--- Data for analysis ---

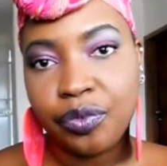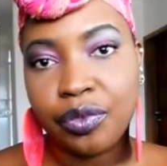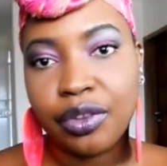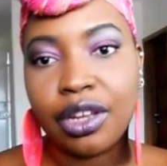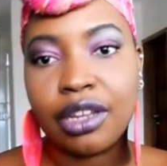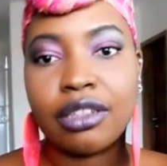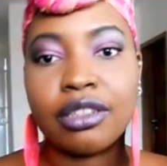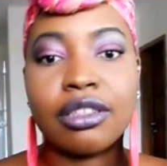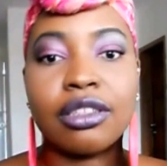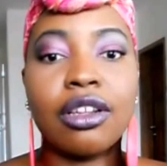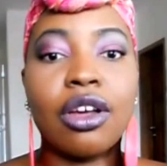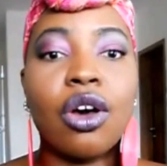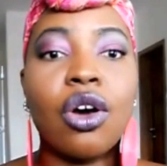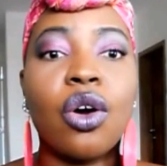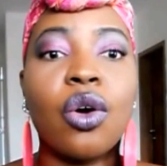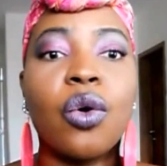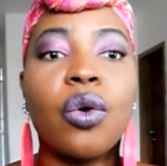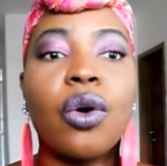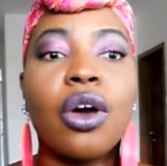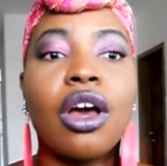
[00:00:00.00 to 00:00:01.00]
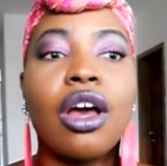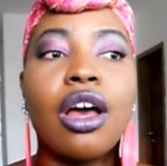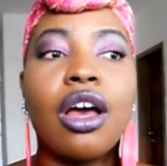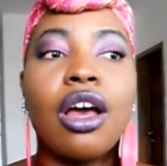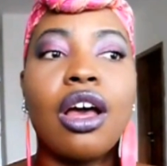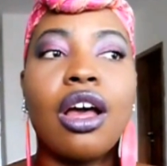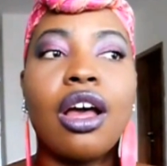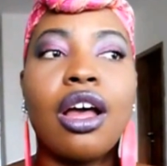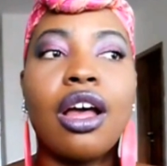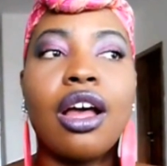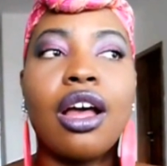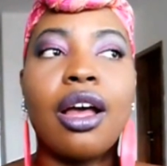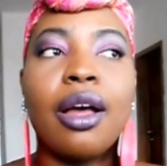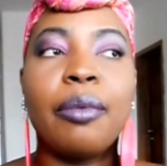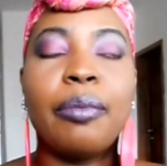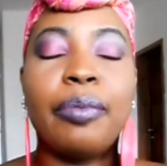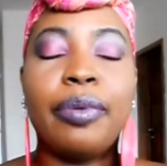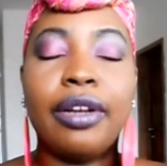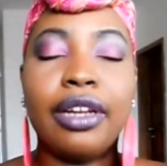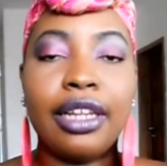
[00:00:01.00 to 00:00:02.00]
So
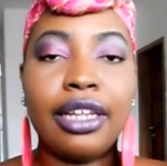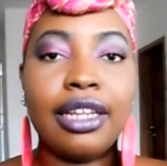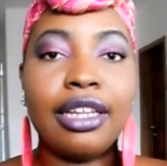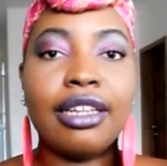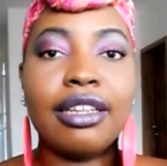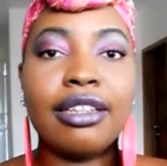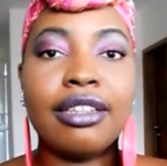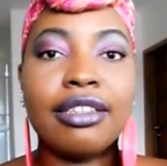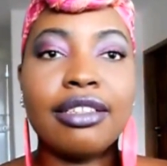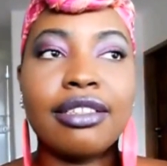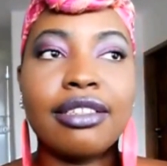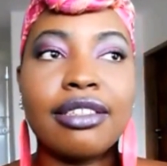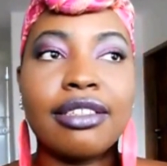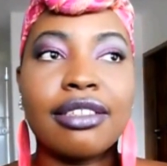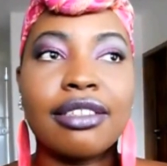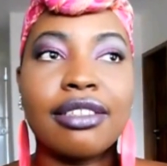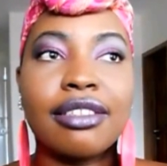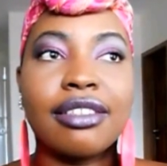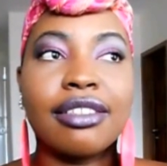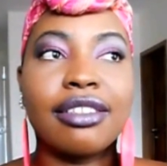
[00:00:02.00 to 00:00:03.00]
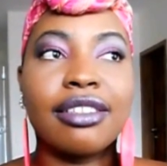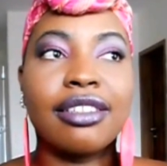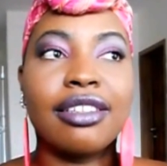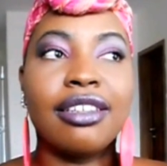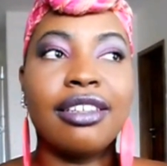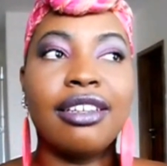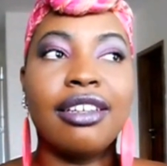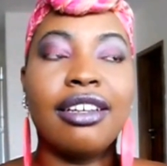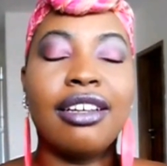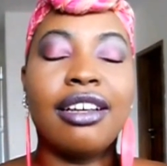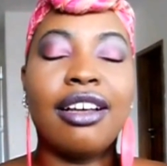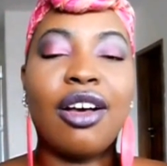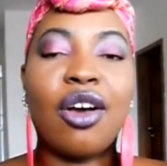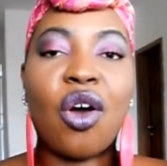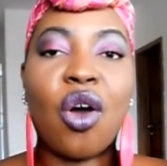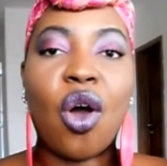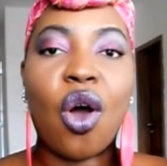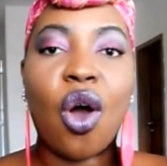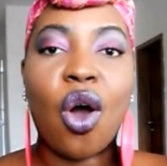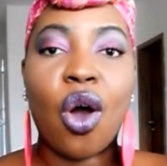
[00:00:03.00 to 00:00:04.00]
please
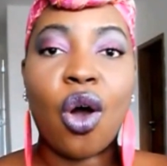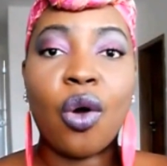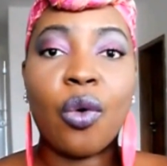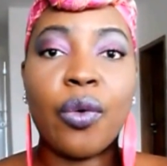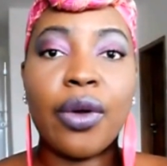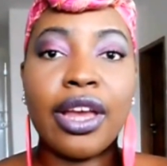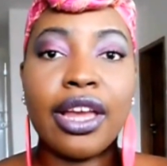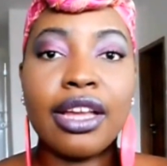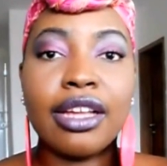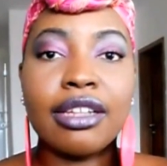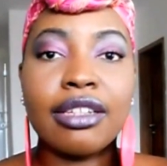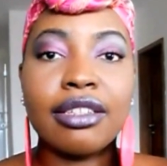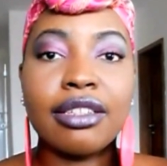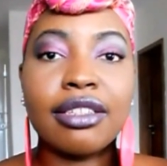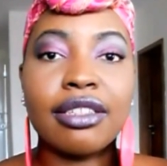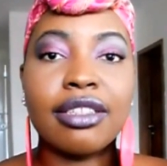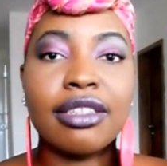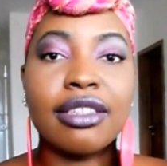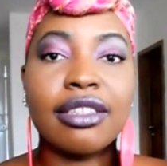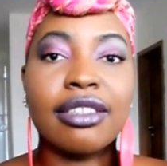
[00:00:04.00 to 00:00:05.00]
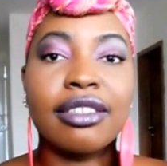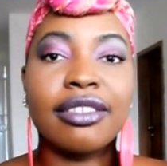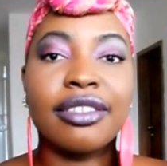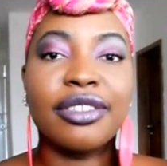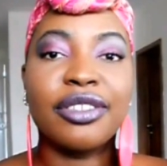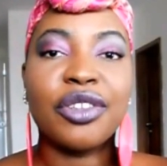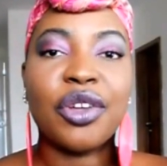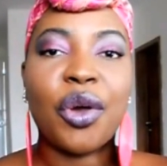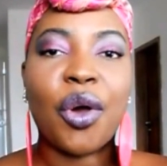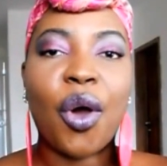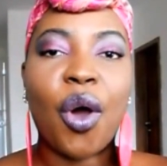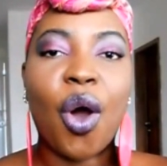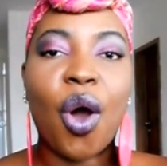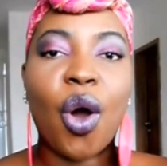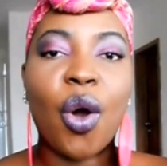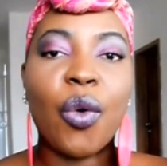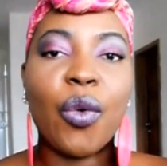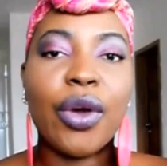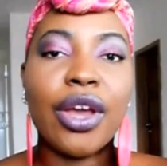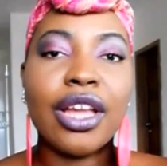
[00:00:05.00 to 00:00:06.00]
always
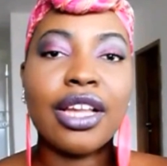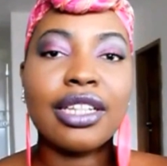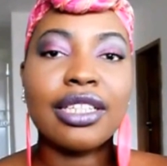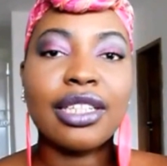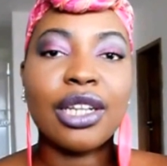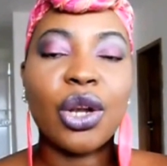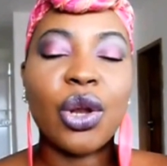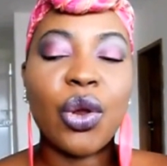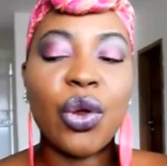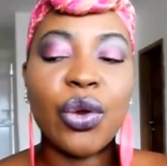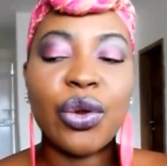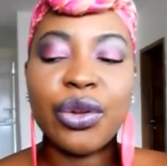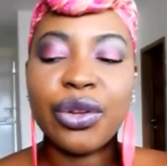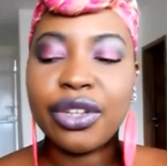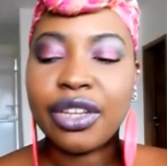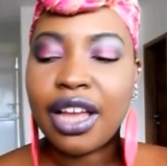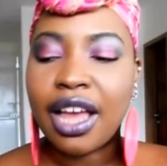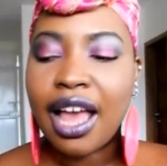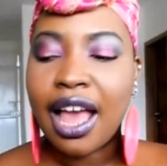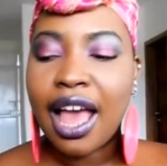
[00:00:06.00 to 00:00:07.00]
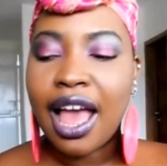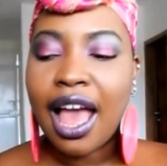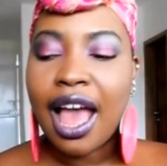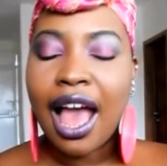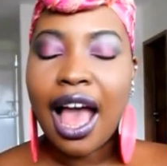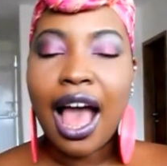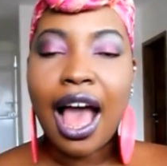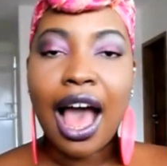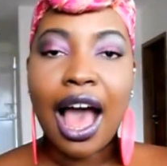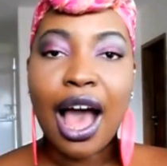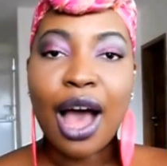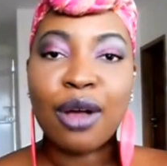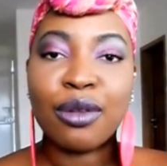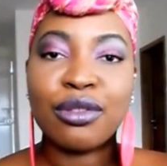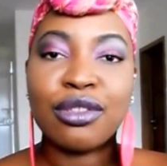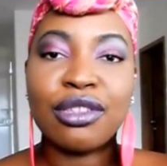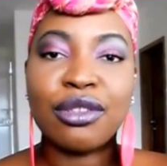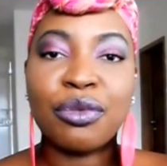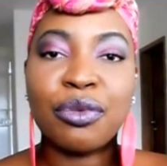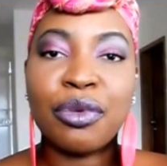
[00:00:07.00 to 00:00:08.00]
learn how
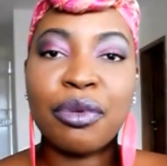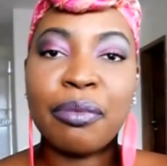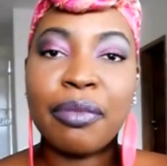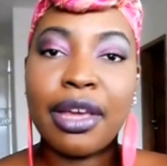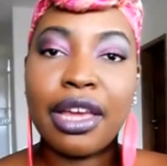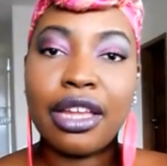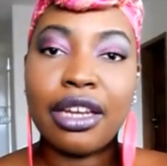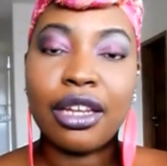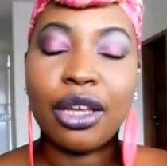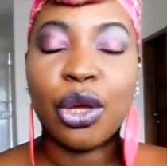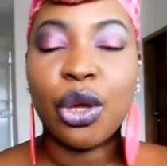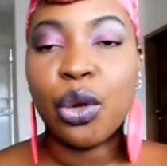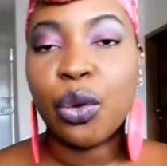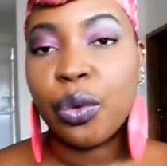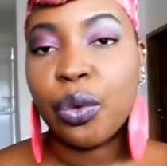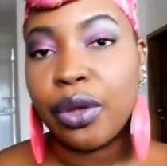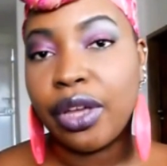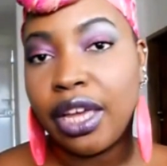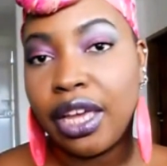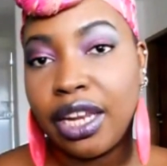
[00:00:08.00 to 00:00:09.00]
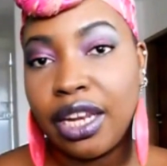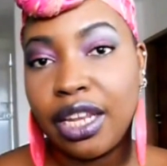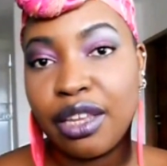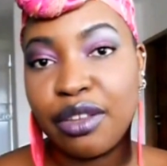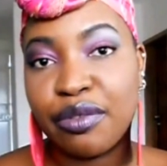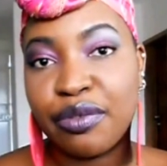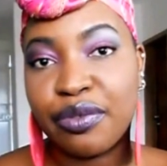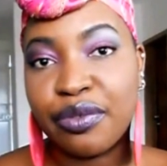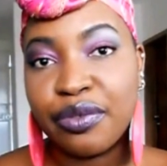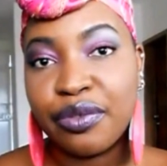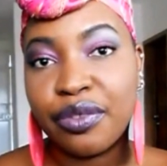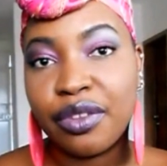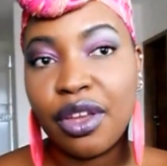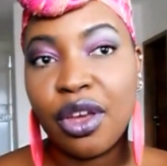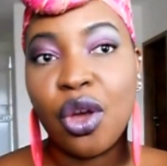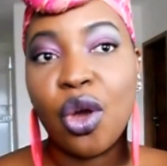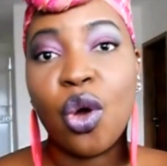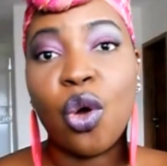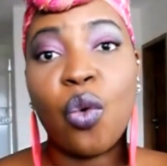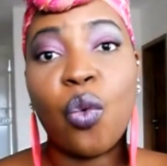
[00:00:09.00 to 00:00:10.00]
to remain creative
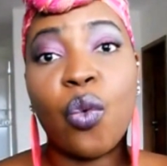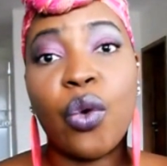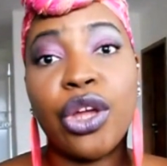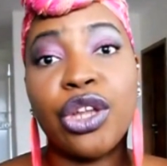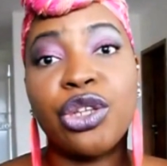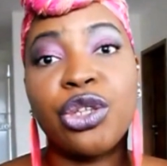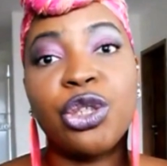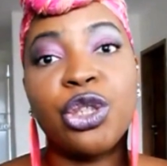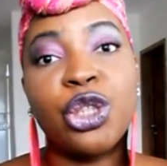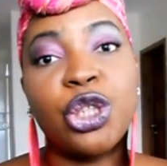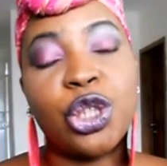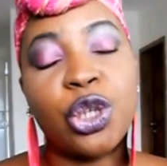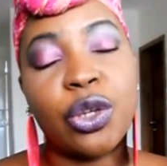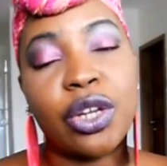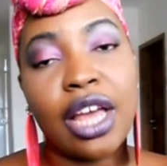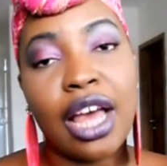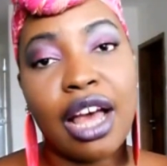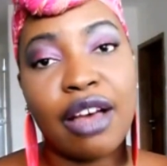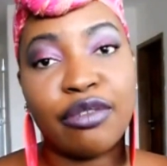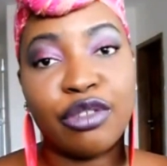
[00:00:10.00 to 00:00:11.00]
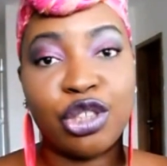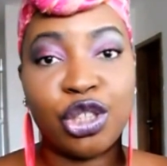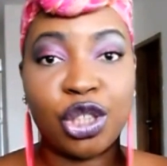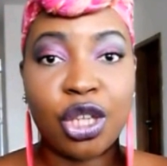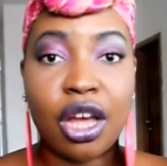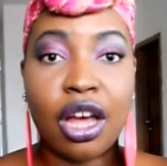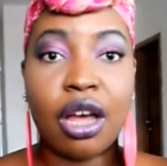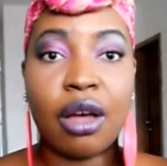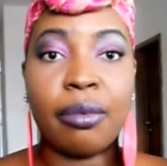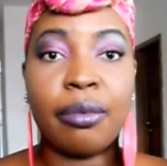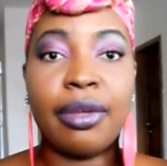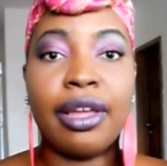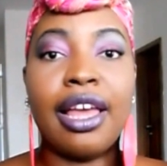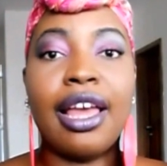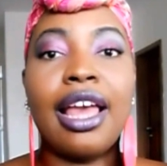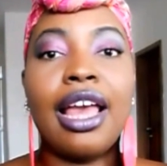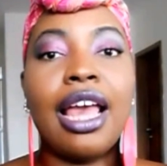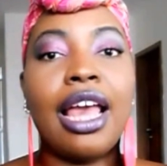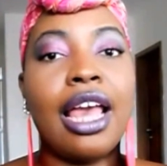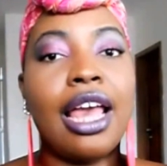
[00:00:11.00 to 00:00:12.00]
when you don't have a job,
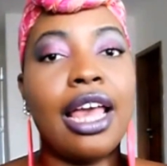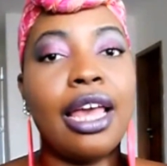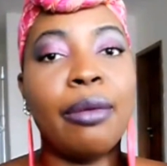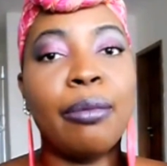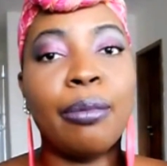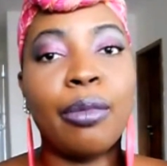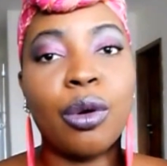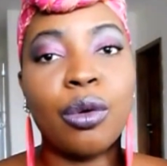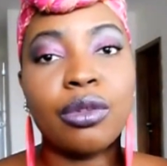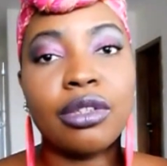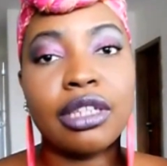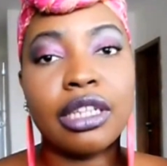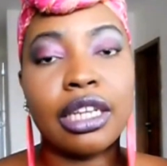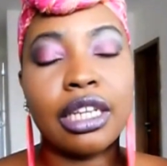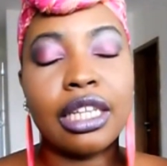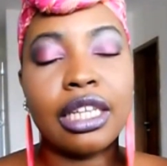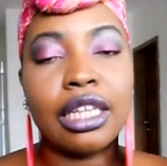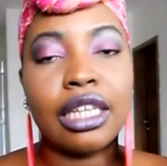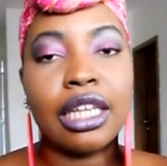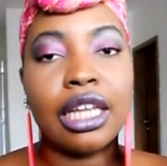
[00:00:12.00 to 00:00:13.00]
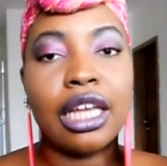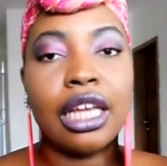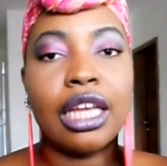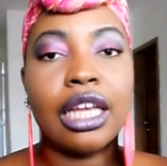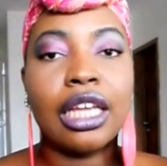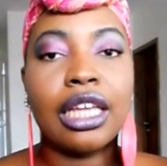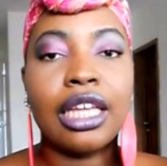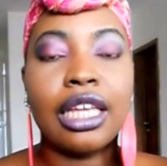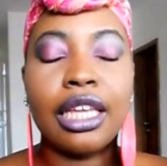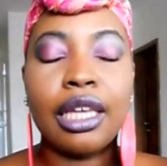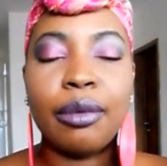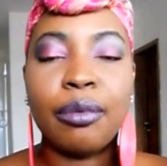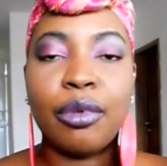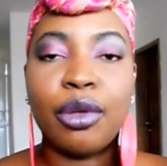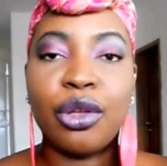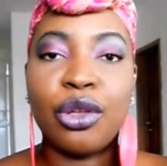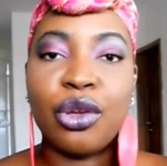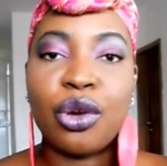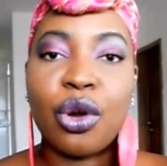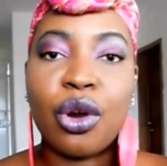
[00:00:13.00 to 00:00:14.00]
and mostly keep
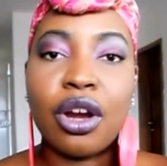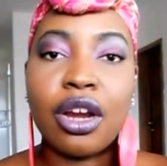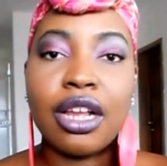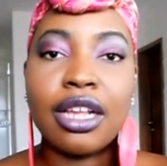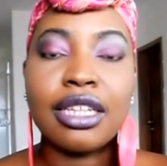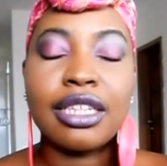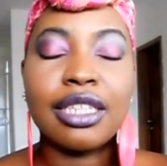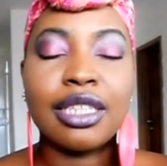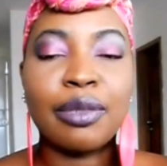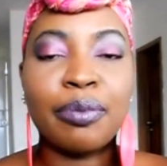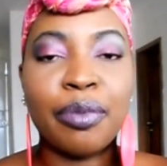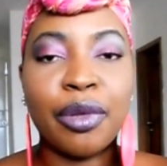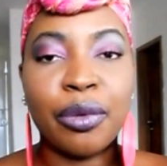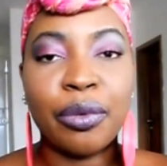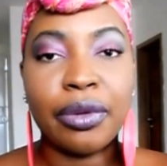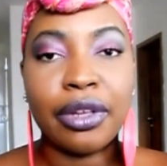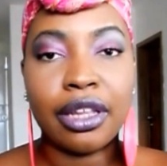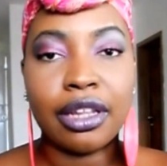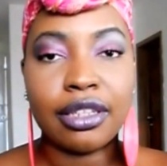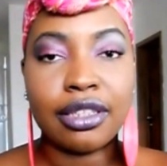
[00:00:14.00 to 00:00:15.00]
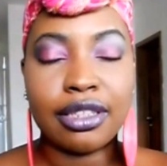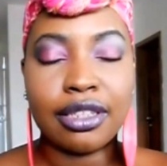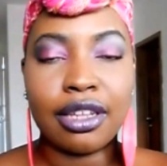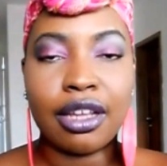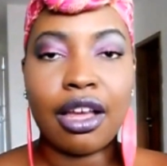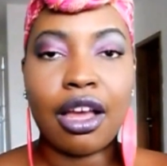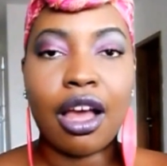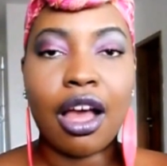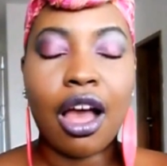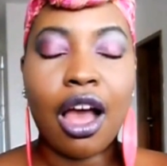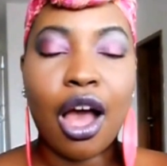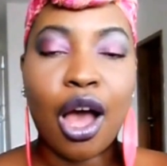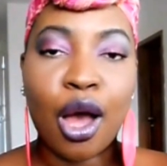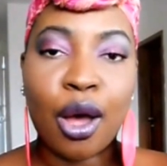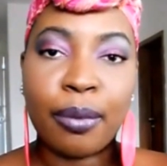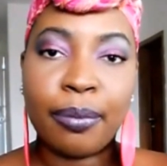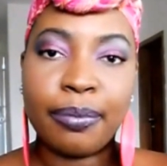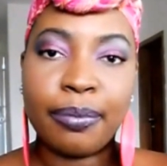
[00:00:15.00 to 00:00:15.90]
your spirit up.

---

- Work instruction -
Print the listing again exactly, please. Keep the pictures out of it.

- Solved problem -
[00:00:00.00 to 00:00:01.00]
[00:00:01.00 to 00:00:02.00]
So
[00:00:02.00 to 00:00:03.00]
[00:00:03.00 to 00:00:04.00]
please
[00:00:04.00 to 00:00:05.00]
[00:00:05.00 to 00:00:06.00]
always
[00:00:06.00 to 00:00:07.00]
[00:00:07.00 to 00:00:08.00]
learn how
[00:00:08.00 to 00:00:09.00]
[00:00:09.00 to 00:00:10.00]
to remain creative
[00:00:10.00 to 00:00:11.00]
[00:00:11.00 to 00:00:12.00]
when you don't have a job,
[00:00:12.00 to 00:00:13.00]
[00:00:13.00 to 00:00:14.00]
and mostly keep
[00:00:14.00 to 00:00:15.00]
[00:00:15.00 to 00:00:15.90]
your spirit up.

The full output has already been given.